LAWS(DLH)-2008-8-309

COMMISSIONER OF INCOME TAX Vs. NILOFER I. SINGH

Decided On August 27, 2008
COMMISSIONER OF INCOME TAX Appellant
V/S
Nilofer I. Singh Respondents

JUDGEMENT

(1.) THE revenue has filed this appeal against the order passed by the Income Tax Appellate Tribunal on 23 -2 -2007 in respect of the assessment year 1998 -99. The learned counsel for the appellant proposed several questions but essentially two issues were canvassed before this Court. The first issue was with regard to the Tribunal deleting the addition of Rs. 34,72,000 on account of capital gains made by the Assessing Officer on the basis of the Valuation Officers' reports. The second issue was with regard to the Tribunal deleting the disallowance of Rs. 1,74,55,243 made by the Assessing Officer on account of bad debts claimed by the assessee.

(2.) INSOFAR as the first issue is concerned, the facts are that the assessee sold two properties and disclosed capital gains of Rs. 21,17,357. One of the properties was a residential flat at Tilak Nagar, Dharti Co -operative Society, Chembur, Bombay and the other was a building bearing No. 227A, Sant Nagar, East of Kailash, New Delhi. The Bombay flat was sold for a consideration of Rs. 10,00,000. The Delhi property was sold at the price of Rs. 23,50,000. In the course of the assessment proceedings under Section 143(3) of the Income Tax Act, 1961 (hereinafter to be referred as "the Act"), the Assessing Officer was of the view that the sale consideration of the two properties did not reflect the fair market value and, therefore, he referred the matter to the Valuation Officers as according to the Assessing Officer the sale consideration appeared to be on the lower side. The Valuation Officers indicated the fair market value of the property at Bombay to be Rs. 14,55,200 and the property at Delhi to be Rs. 53,73,000.

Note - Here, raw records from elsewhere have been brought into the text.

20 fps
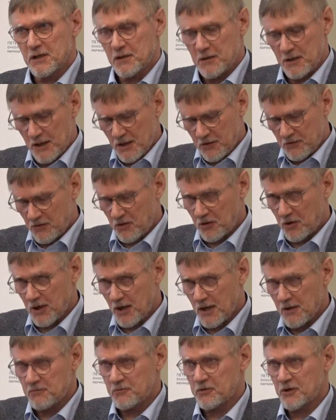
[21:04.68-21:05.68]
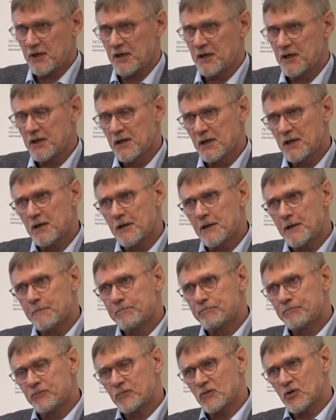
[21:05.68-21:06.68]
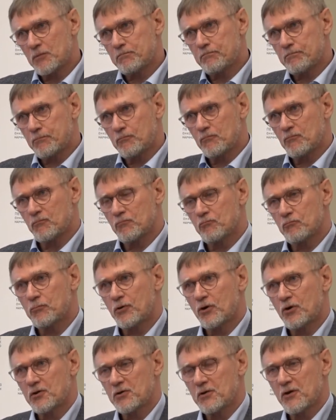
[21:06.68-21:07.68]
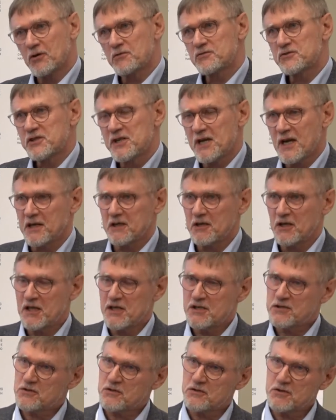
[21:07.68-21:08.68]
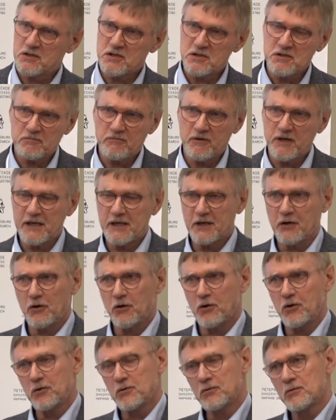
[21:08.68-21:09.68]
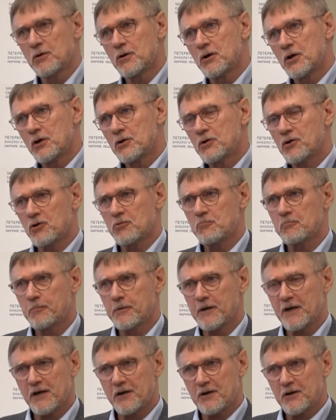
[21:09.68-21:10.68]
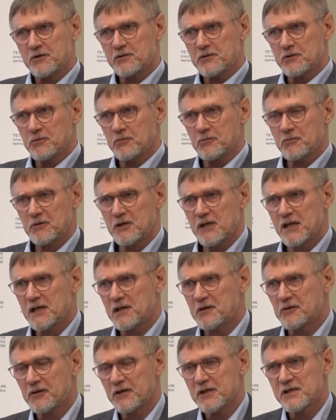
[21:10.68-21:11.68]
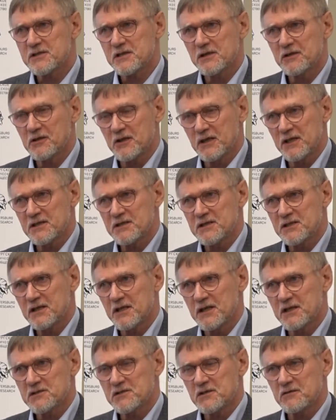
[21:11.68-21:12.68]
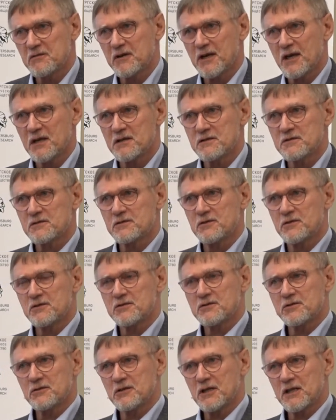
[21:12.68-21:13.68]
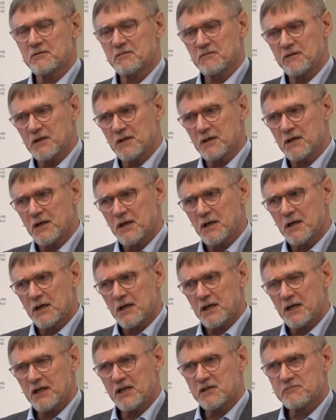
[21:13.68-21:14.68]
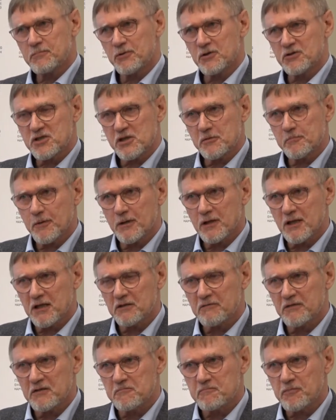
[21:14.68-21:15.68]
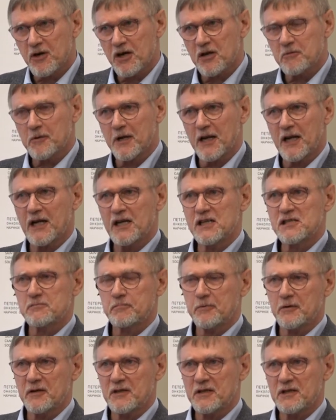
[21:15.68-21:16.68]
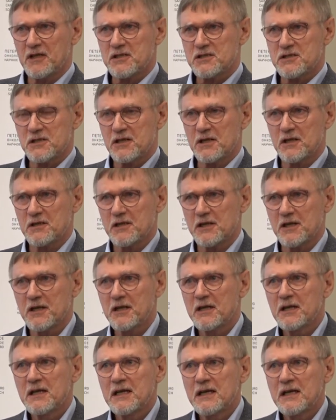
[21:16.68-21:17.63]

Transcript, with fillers: in our country, the burden of CIN lesions is very low compared to decrease in the incidence of cancer, so that we, it is possible that with primary HPV testing, the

(3.) CAPITAL gains are subjected to tax in view of Section 45 of the said Act. Section 45(1) of the Act provides that any profits or gains arising from the transfer of a capital asset effected in the previous year shall be chargeable to Income Tax under the head "Capital gains". It stipulates that capital gains shall be computed by deducting from the "full value of consideration" received or accruing as a result of the transfer of the capital asset, the amount of expenditure incurred wholly and exclusively in connection with such transfer as also the cost of acquisition of the asset and the cost of any improvement thereto. From a combined reading of Section 45(1) and Section 48 of the said Act, it is apparent that when a sale of property takes place, the capital gains arising out of such a transfer has to be computed by looking at the full value of the consideration received or accruing as a result of such transfer. From the said full value of the consideration, the amount of expenditure incurred wholly and exclusively in connection with such transfer as also the cost of acquisition of the asset and the cost of any improvement thereto have to be deducted. In the present case, there is no dispute with regard to the expenditure incurred in connection with the transfer or with regard to the cost of acquisition of the asset and the cost of any improvement. The entire dispute centres upon the expression "full value of consideration". According to the revenue, the full value of consideration refers to the full market value. However, according to the assessee, the expression "full value of consideration" cannot have any reference to the fair market value.